-- Opening Marker --
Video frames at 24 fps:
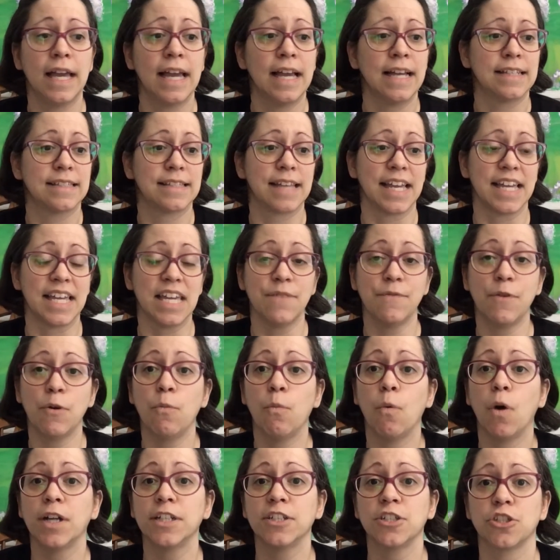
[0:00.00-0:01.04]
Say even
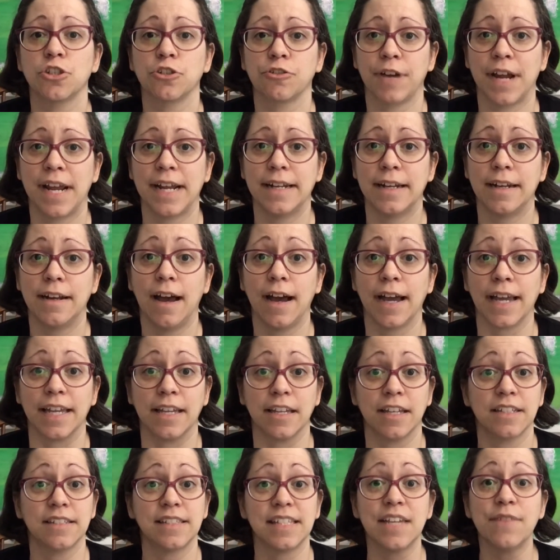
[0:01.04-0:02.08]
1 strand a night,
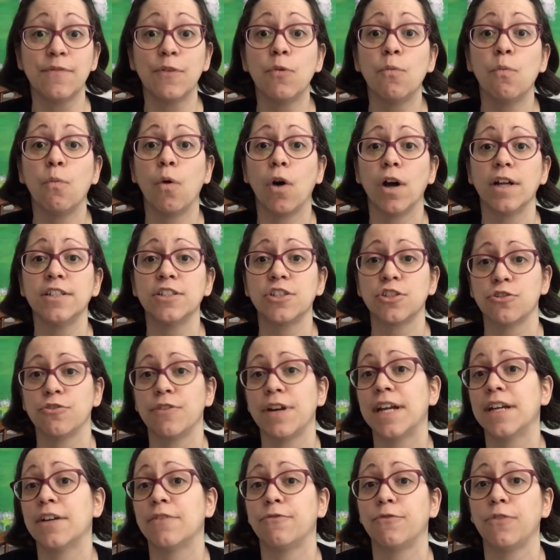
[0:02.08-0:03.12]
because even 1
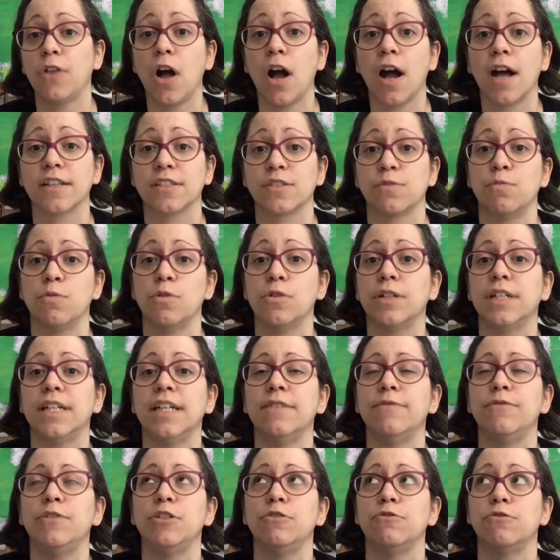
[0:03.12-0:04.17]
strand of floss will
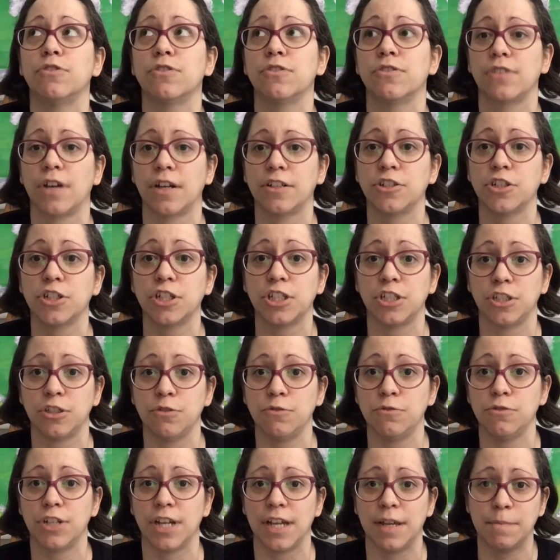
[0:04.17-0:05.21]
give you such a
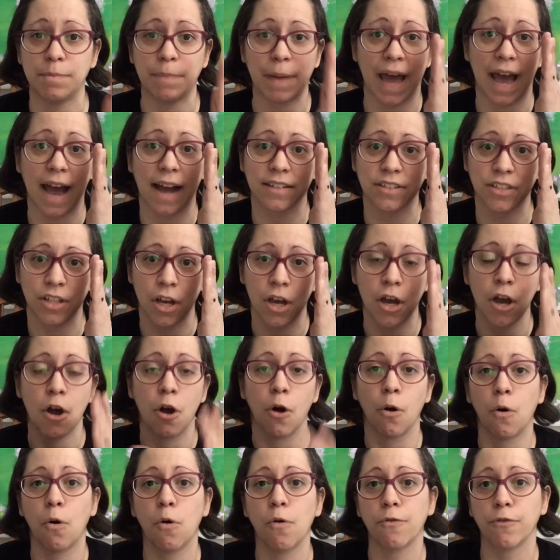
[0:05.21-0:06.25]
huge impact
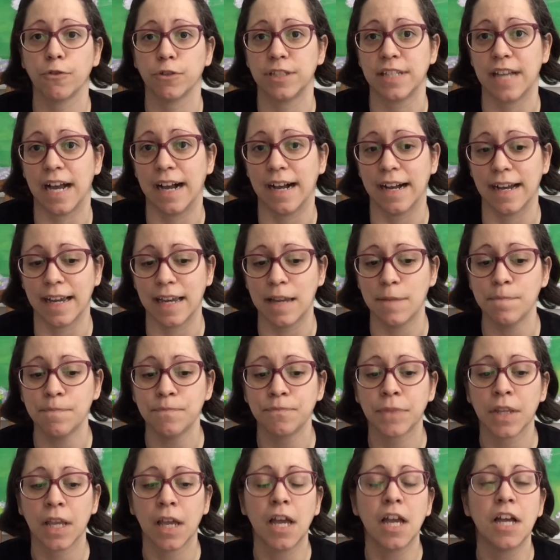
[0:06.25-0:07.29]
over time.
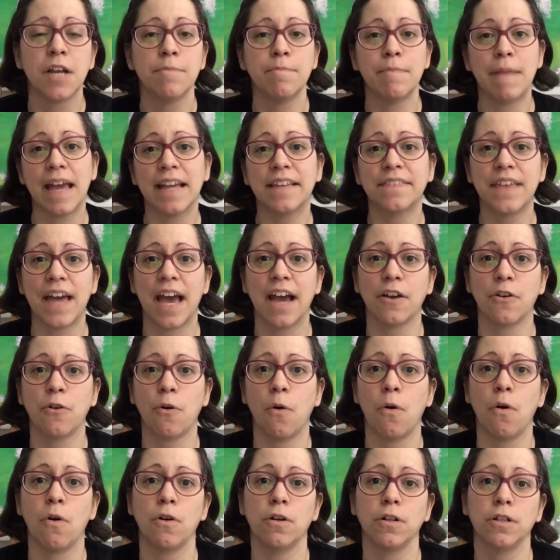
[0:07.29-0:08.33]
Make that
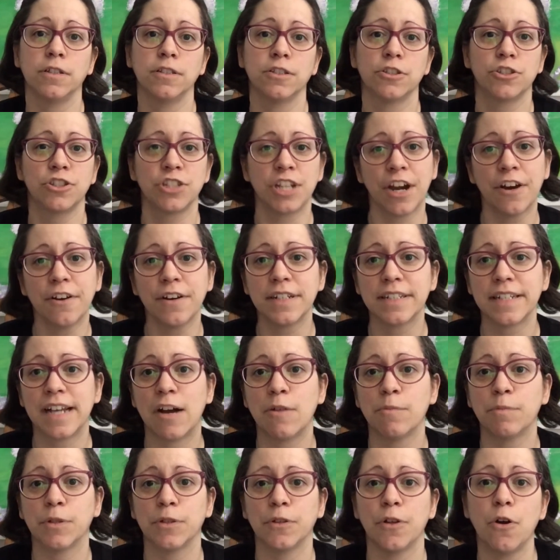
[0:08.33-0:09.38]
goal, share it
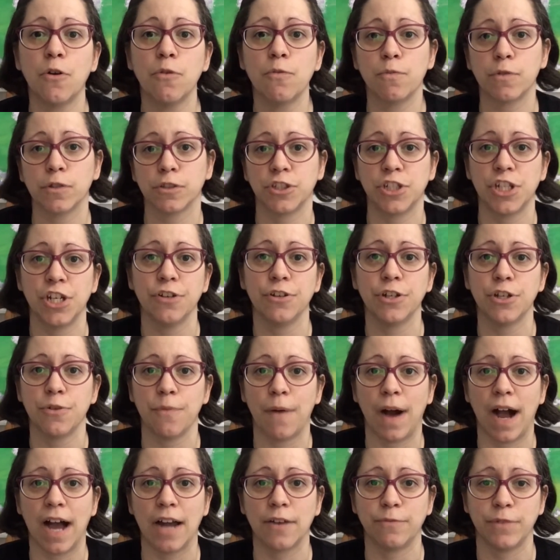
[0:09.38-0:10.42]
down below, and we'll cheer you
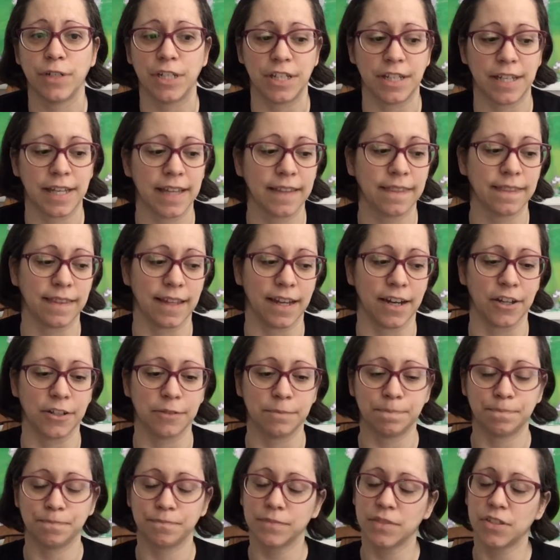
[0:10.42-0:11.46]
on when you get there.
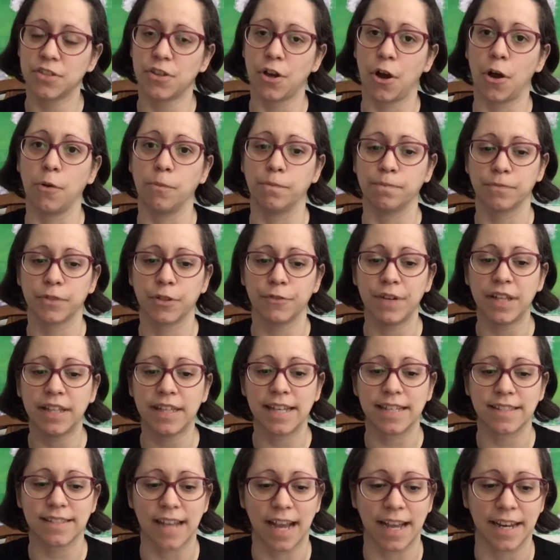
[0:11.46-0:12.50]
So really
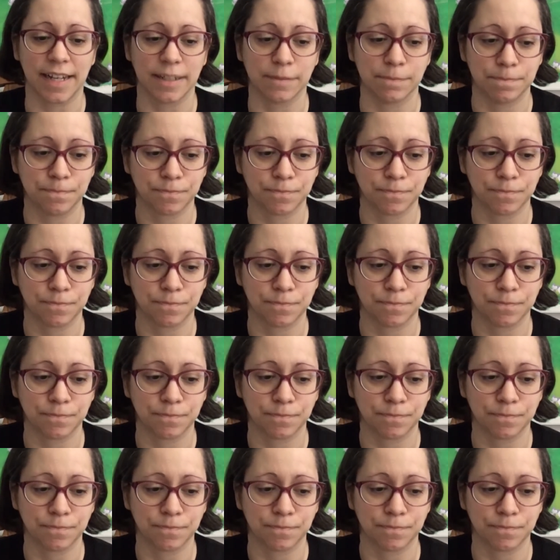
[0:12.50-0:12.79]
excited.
-- Closing Marker --
Write out every line above again exactly, with the pictures left out.

-- COMPLETED TASK --
Video frames at 24 fps:
[0:00.00-0:01.04]
Say even
[0:01.04-0:02.08]
1 strand a night,
[0:02.08-0:03.12]
because even 1
[0:03.12-0:04.17]
strand of floss will
[0:04.17-0:05.21]
give you such a
[0:05.21-0:06.25]
huge impact
[0:06.25-0:07.29]
over time.
[0:07.29-0:08.33]
Make that
[0:08.33-0:09.38]
goal, share it
[0:09.38-0:10.42]
down below, and we'll cheer you
[0:10.42-0:11.46]
on when you get there.
[0:11.46-0:12.50]
So really
[0:12.50-0:12.79]
excited.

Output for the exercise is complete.